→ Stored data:
*** Block opens ***

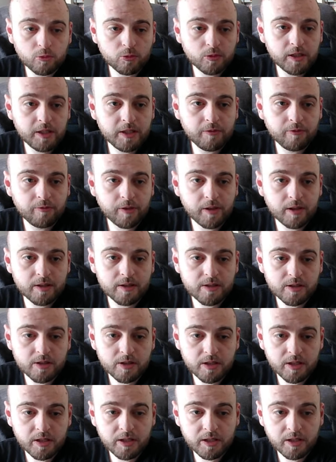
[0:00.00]

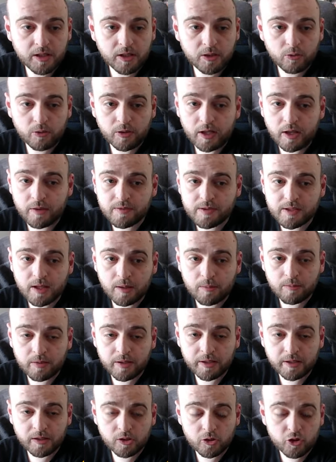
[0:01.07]
defense, here you have some
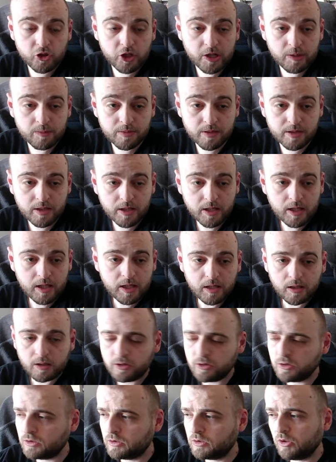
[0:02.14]
hidden gems,
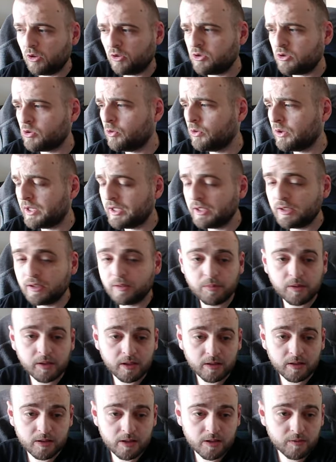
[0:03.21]
not so hidden because it's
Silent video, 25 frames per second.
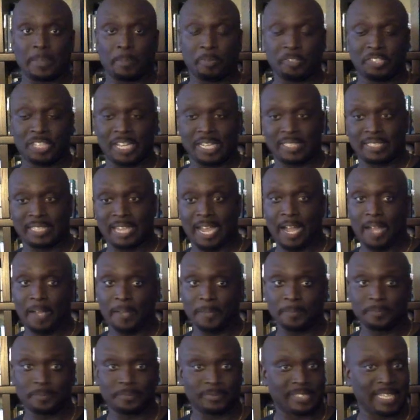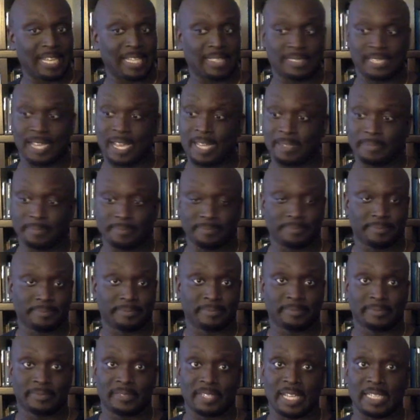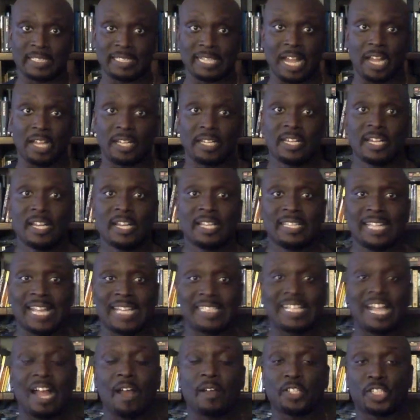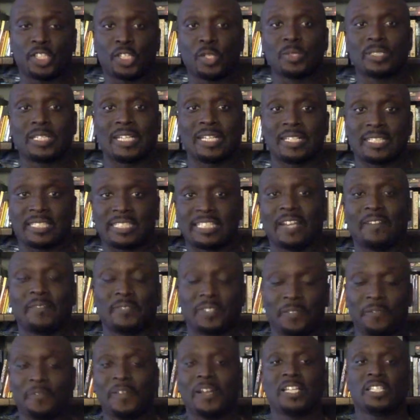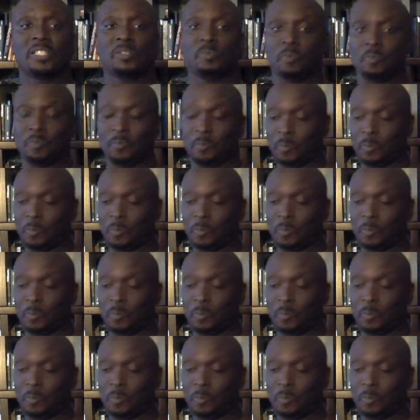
a projectile. That's it. That's how that's how it's used as a self-defense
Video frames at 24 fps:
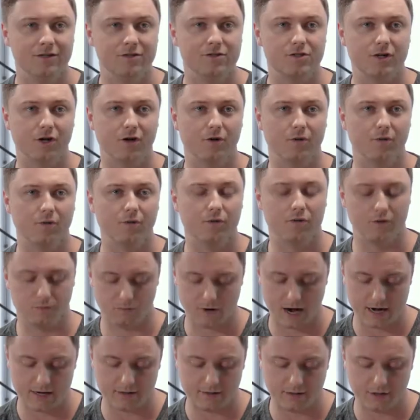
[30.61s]
So the
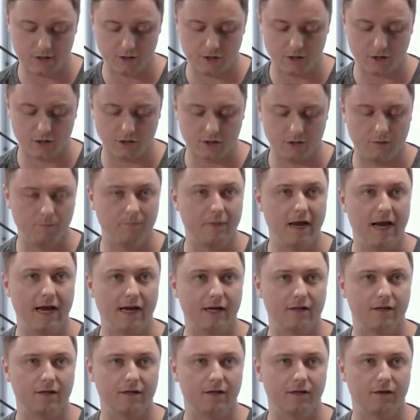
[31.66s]
writing that you're going to
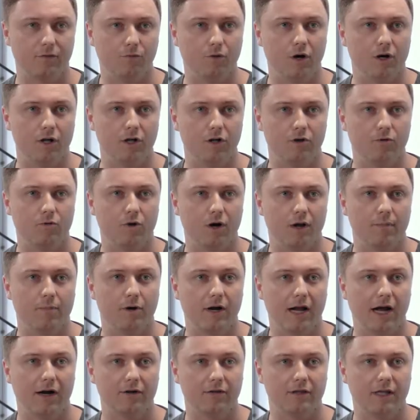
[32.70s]
make, what you want to
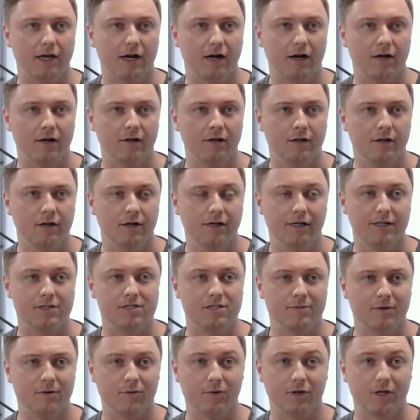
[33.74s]
put out there, needs
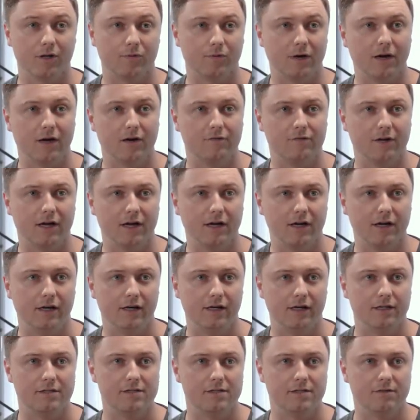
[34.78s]
to be really relevant. It
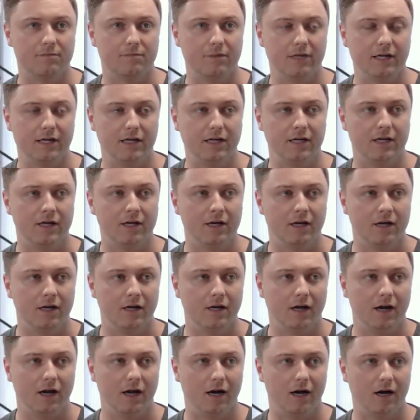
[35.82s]
needs to be
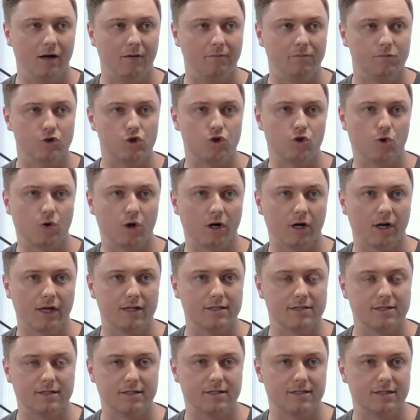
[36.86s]
short
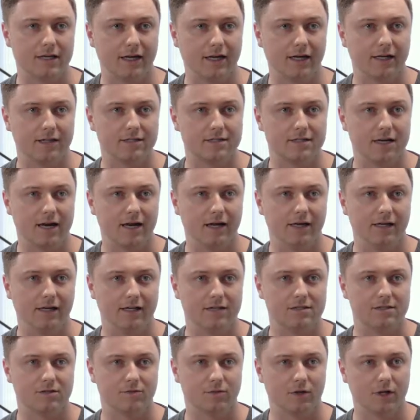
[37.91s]
and succinct, and it
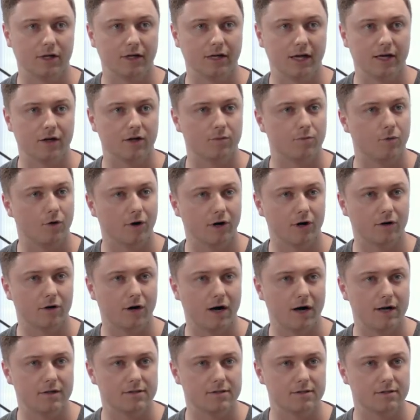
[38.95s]
needs to really get your point
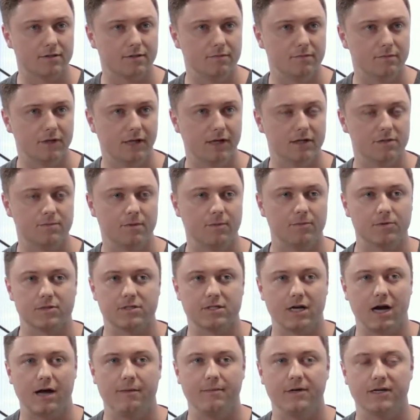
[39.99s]
across because people's
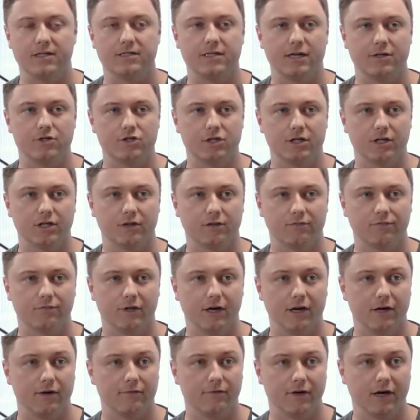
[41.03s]
time and attention are
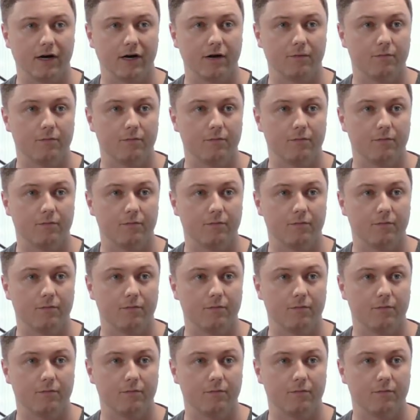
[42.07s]
very, very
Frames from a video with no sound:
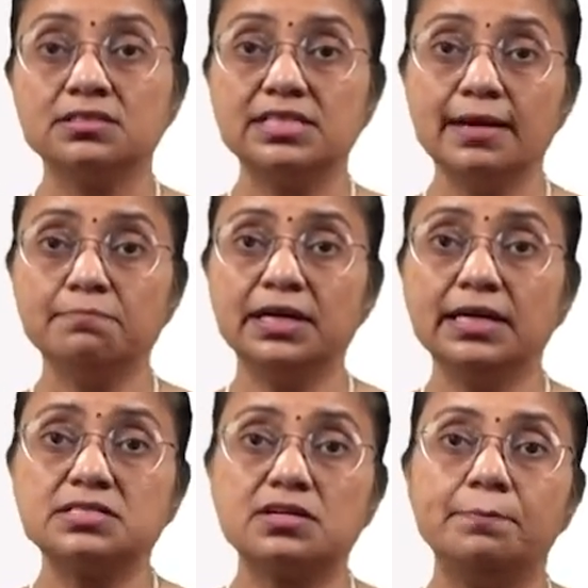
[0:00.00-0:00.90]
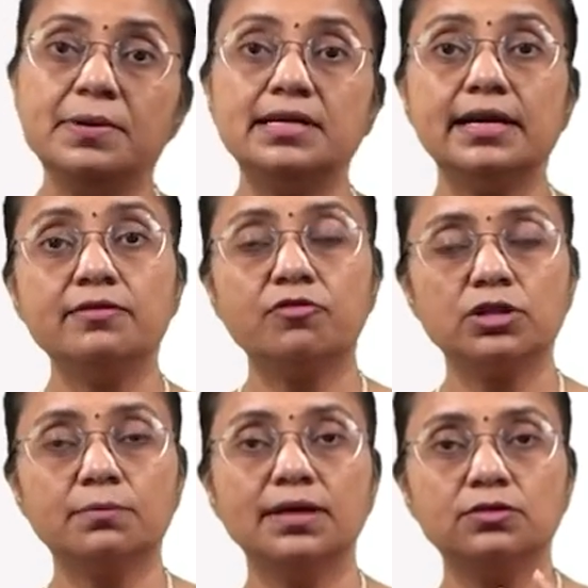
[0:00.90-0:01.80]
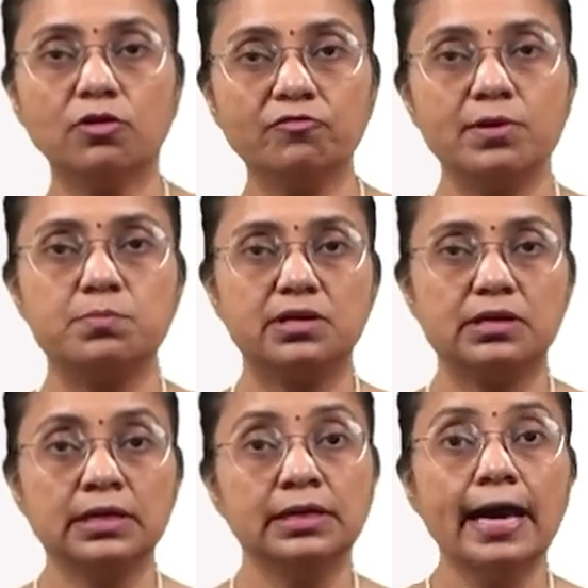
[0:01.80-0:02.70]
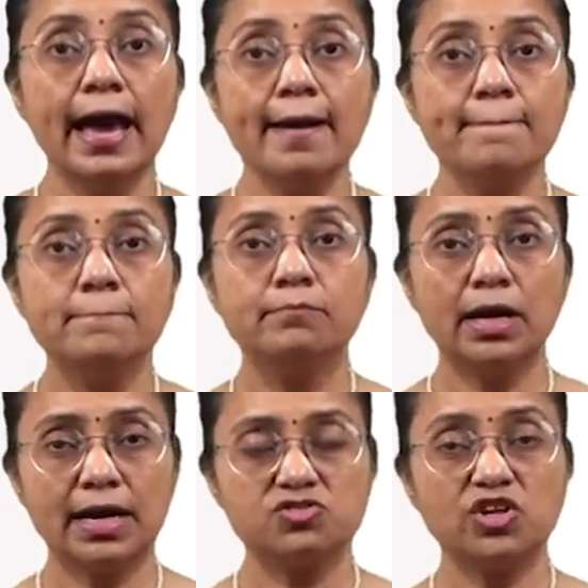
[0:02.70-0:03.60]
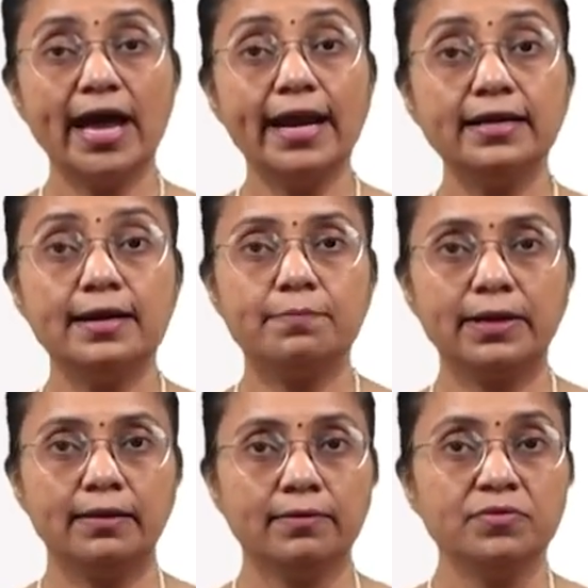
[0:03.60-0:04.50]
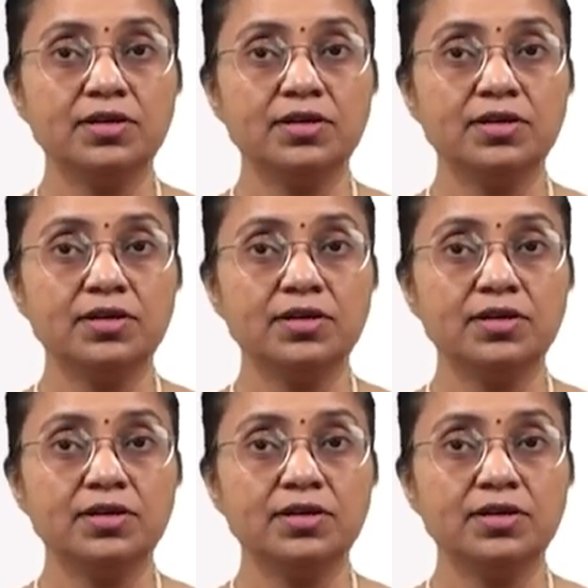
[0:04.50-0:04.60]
Same thing is repeated for the month of February and March and April.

*** Block closes ***

→ TASK DETAILS: All lines from the one containing "Silent video, 25 frames per second." through the final line of the records are to be retyped exactly; no other lines and no pictures are to be included.

→ SOLUTION BELOW:
Silent video, 25 frames per second.
a projectile. That's it. That's how that's how it's used as a self-defense
Video frames at 24 fps:
[30.61s]
So the
[31.66s]
writing that you're going to
[32.70s]
make, what you want to
[33.74s]
put out there, needs
[34.78s]
to be really relevant. It
[35.82s]
needs to be
[36.86s]
short
[37.91s]
and succinct, and it
[38.95s]
needs to really get your point
[39.99s]
across because people's
[41.03s]
time and attention are
[42.07s]
very, very
Frames from a video with no sound:
[0:00.00-0:00.90]
[0:00.90-0:01.80]
[0:01.80-0:02.70]
[0:02.70-0:03.60]
[0:03.60-0:04.50]
[0:04.50-0:04.60]
Same thing is repeated for the month of February and March and April.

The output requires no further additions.